*** INPUT DATA ***
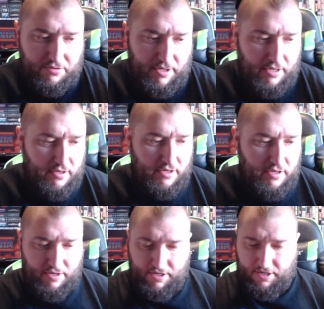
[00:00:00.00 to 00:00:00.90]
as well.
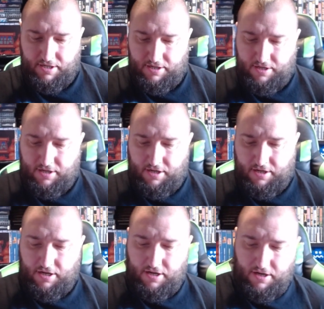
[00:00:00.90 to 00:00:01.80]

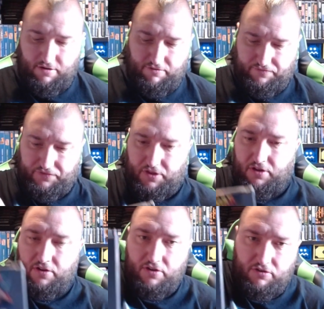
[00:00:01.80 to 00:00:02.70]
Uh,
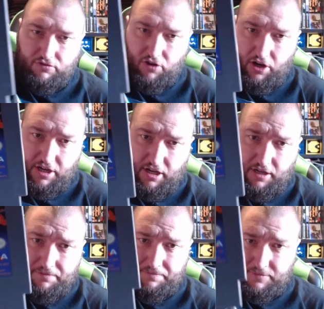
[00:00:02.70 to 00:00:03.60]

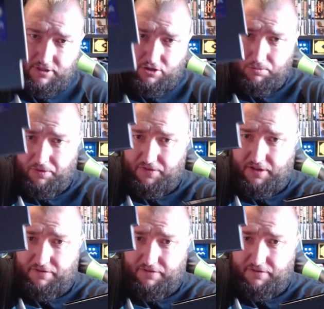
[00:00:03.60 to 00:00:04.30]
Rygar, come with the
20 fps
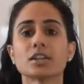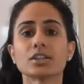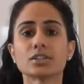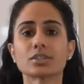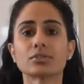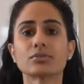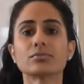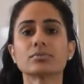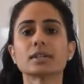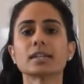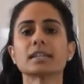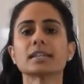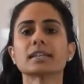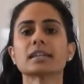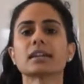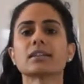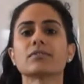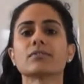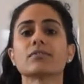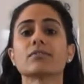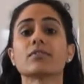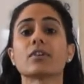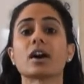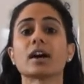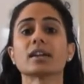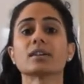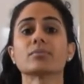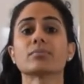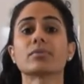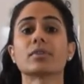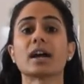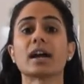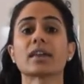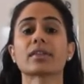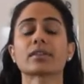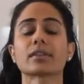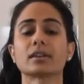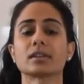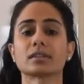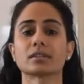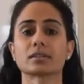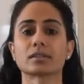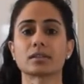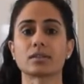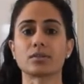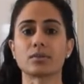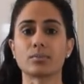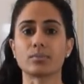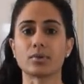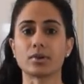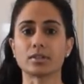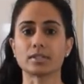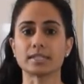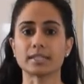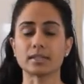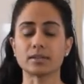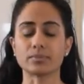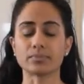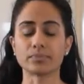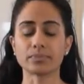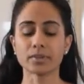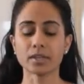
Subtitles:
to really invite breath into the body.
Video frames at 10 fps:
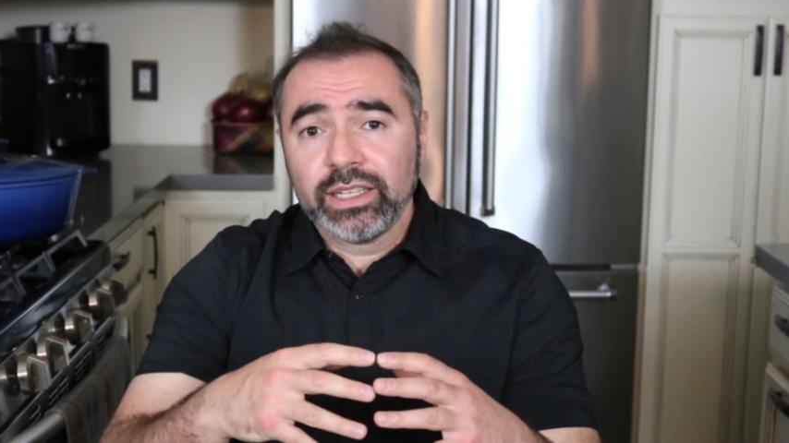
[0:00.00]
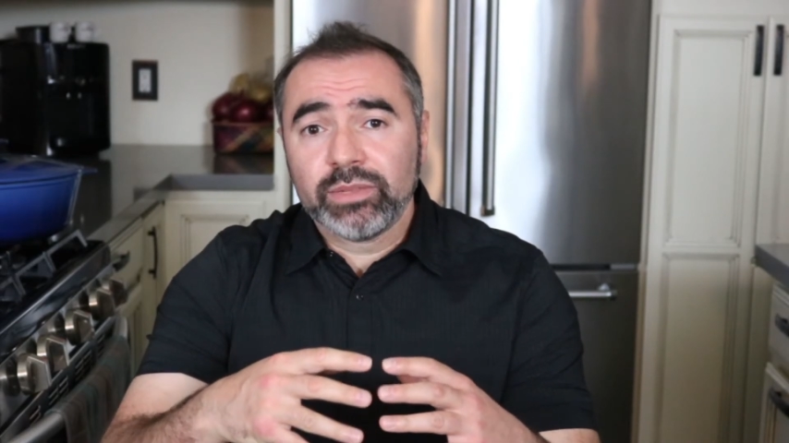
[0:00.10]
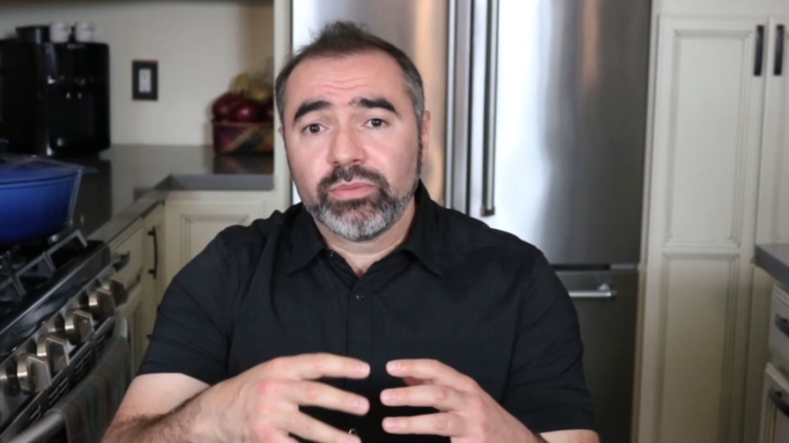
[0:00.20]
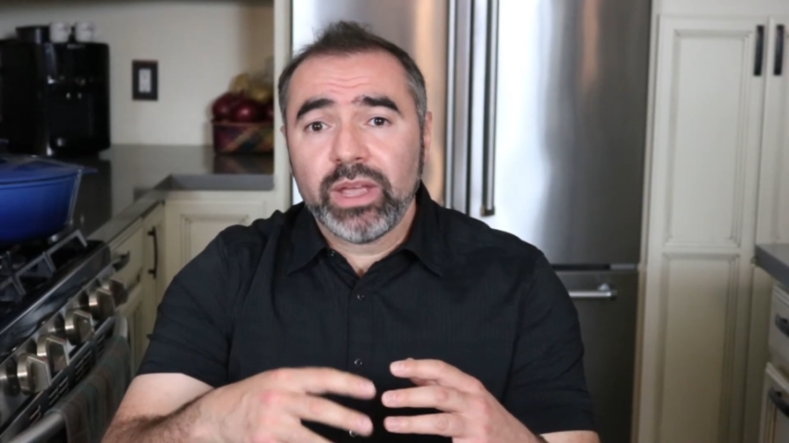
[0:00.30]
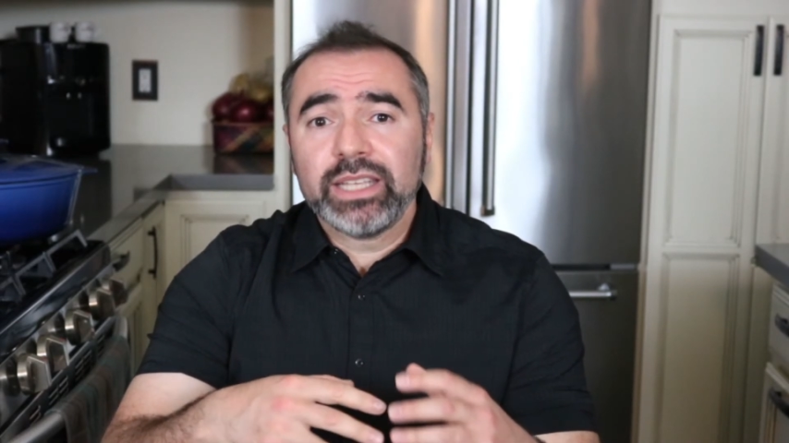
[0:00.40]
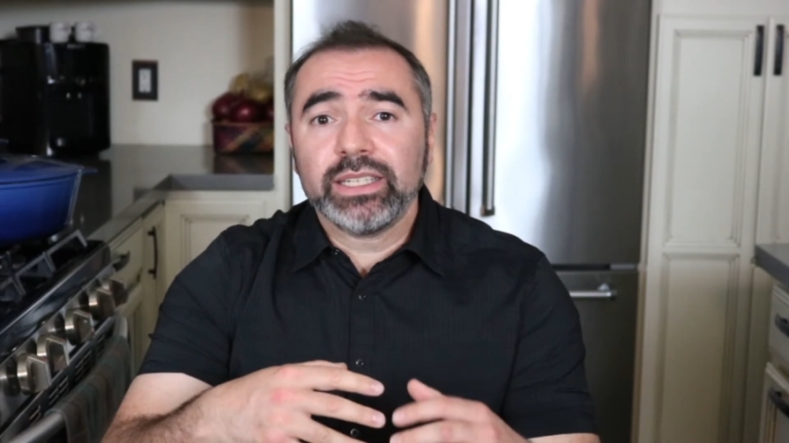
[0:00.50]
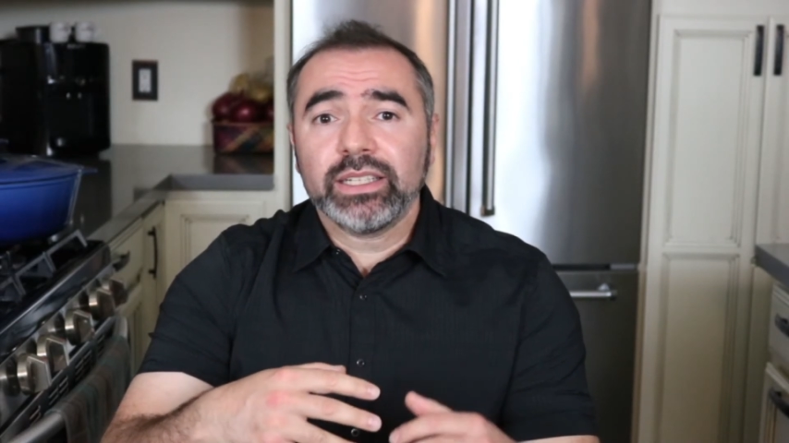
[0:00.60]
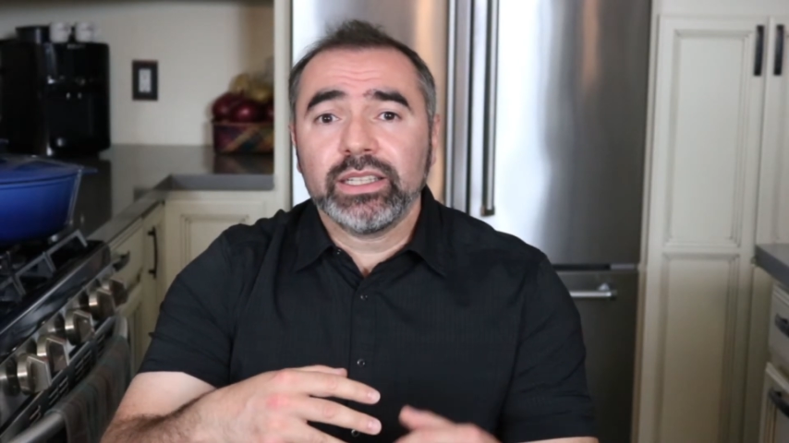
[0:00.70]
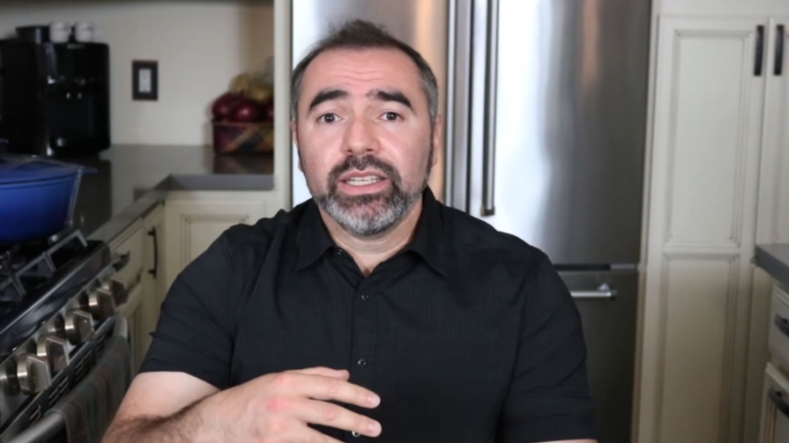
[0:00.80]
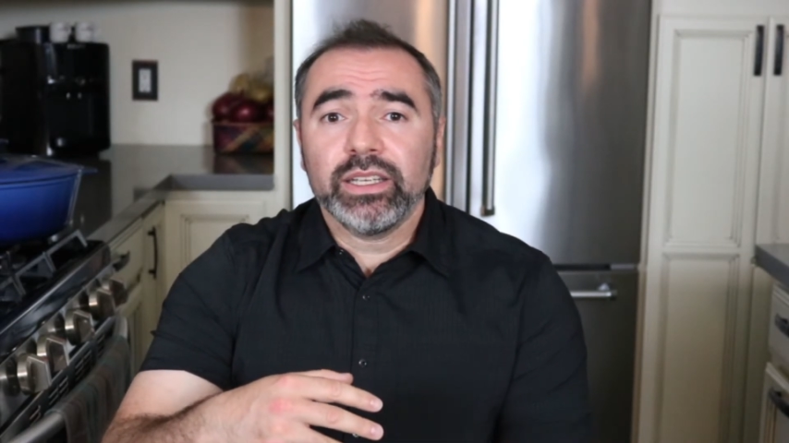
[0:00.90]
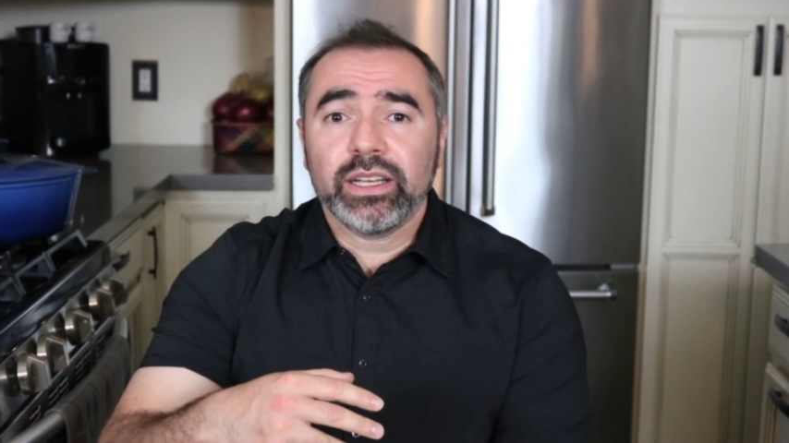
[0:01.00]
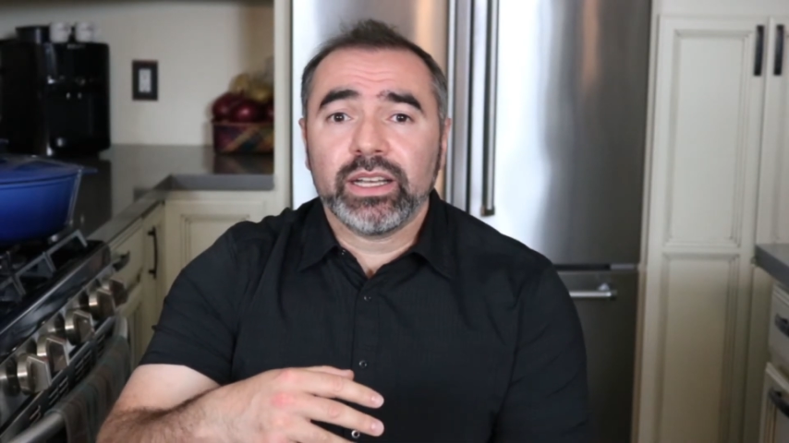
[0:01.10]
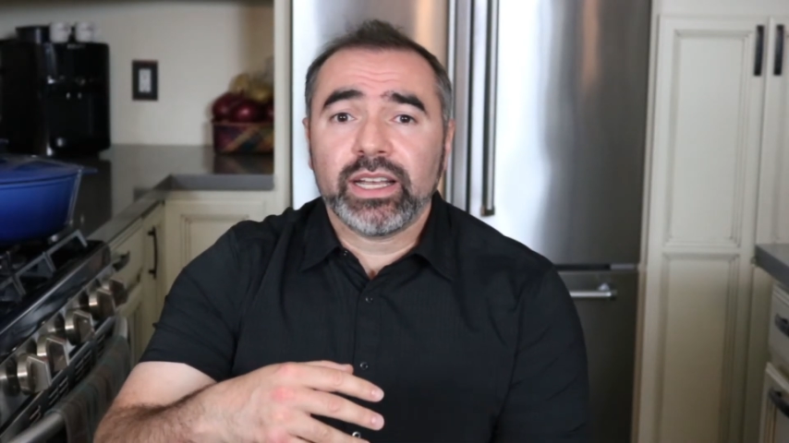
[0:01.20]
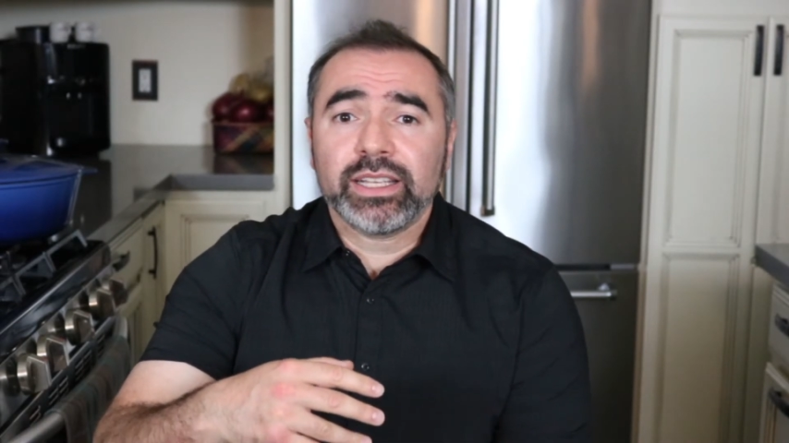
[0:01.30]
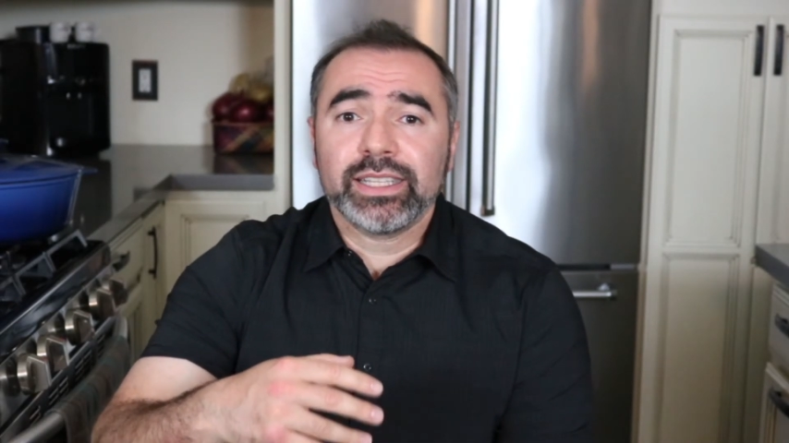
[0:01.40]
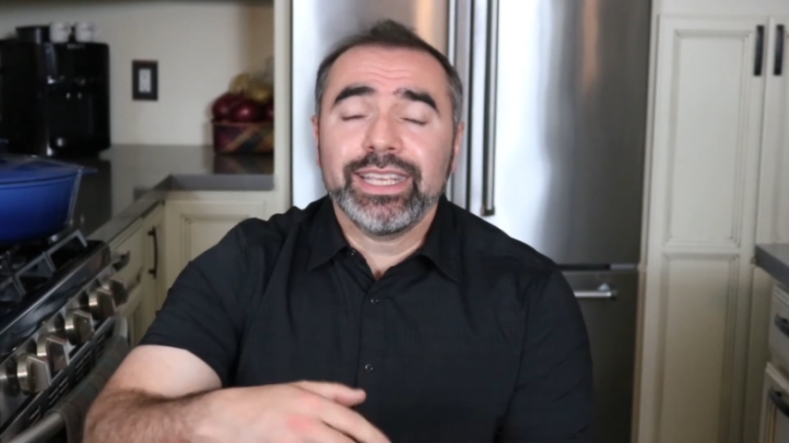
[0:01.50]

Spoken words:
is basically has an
*** End of INPUT DATA ***
Give the entries again exactly. Pictures stay out.

- TASK ANSWER -
[00:00:00.00 to 00:00:00.90]
as well.
[00:00:00.90 to 00:00:01.80]

[00:00:01.80 to 00:00:02.70]
Uh,
[00:00:02.70 to 00:00:03.60]

[00:00:03.60 to 00:00:04.30]
Rygar, come with the
20 fps
Subtitles:
to really invite breath into the body.
Video frames at 10 fps:
[0:00.00]
[0:00.10]
[0:00.20]
[0:00.30]
[0:00.40]
[0:00.50]
[0:00.60]
[0:00.70]
[0:00.80]
[0:00.90]
[0:01.00]
[0:01.10]
[0:01.20]
[0:01.30]
[0:01.40]
[0:01.50]

Spoken words:
is basically has an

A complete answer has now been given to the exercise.